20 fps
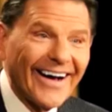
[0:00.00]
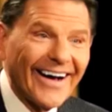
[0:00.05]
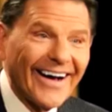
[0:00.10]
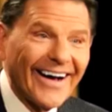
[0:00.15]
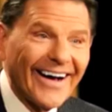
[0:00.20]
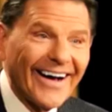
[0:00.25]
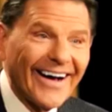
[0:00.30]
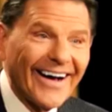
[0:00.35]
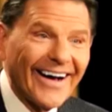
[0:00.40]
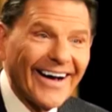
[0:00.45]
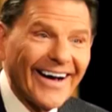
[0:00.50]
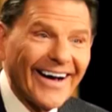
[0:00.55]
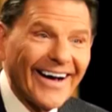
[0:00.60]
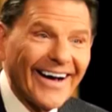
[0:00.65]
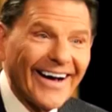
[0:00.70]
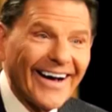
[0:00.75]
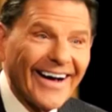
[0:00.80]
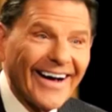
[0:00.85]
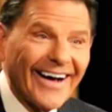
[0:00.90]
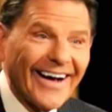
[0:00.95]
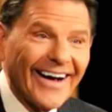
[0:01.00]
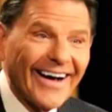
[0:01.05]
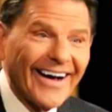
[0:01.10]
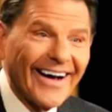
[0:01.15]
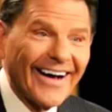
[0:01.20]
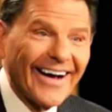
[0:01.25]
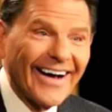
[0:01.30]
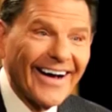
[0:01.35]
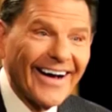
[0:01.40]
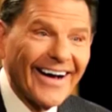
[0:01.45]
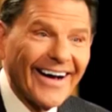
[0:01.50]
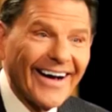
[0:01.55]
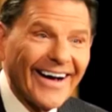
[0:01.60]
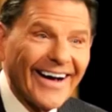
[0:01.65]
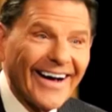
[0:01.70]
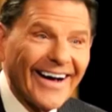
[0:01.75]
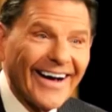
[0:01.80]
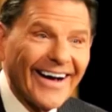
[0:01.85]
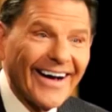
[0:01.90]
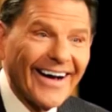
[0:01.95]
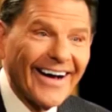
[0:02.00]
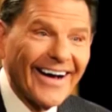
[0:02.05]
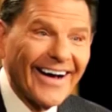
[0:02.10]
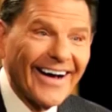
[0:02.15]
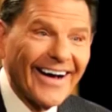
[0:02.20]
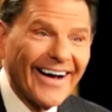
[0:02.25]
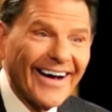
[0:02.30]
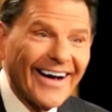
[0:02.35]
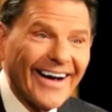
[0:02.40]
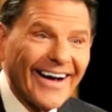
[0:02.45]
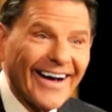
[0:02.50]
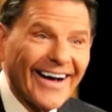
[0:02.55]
[no speech]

========================

Exercise prompt: Every entry above needs to be duplicated precisely, and none of the pictures should appear.

Written response:
20 fps
[0:00.00]
[0:00.05]
[0:00.10]
[0:00.15]
[0:00.20]
[0:00.25]
[0:00.30]
[0:00.35]
[0:00.40]
[0:00.45]
[0:00.50]
[0:00.55]
[0:00.60]
[0:00.65]
[0:00.70]
[0:00.75]
[0:00.80]
[0:00.85]
[0:00.90]
[0:00.95]
[0:01.00]
[0:01.05]
[0:01.10]
[0:01.15]
[0:01.20]
[0:01.25]
[0:01.30]
[0:01.35]
[0:01.40]
[0:01.45]
[0:01.50]
[0:01.55]
[0:01.60]
[0:01.65]
[0:01.70]
[0:01.75]
[0:01.80]
[0:01.85]
[0:01.90]
[0:01.95]
[0:02.00]
[0:02.05]
[0:02.10]
[0:02.15]
[0:02.20]
[0:02.25]
[0:02.30]
[0:02.35]
[0:02.40]
[0:02.45]
[0:02.50]
[0:02.55]
[no speech]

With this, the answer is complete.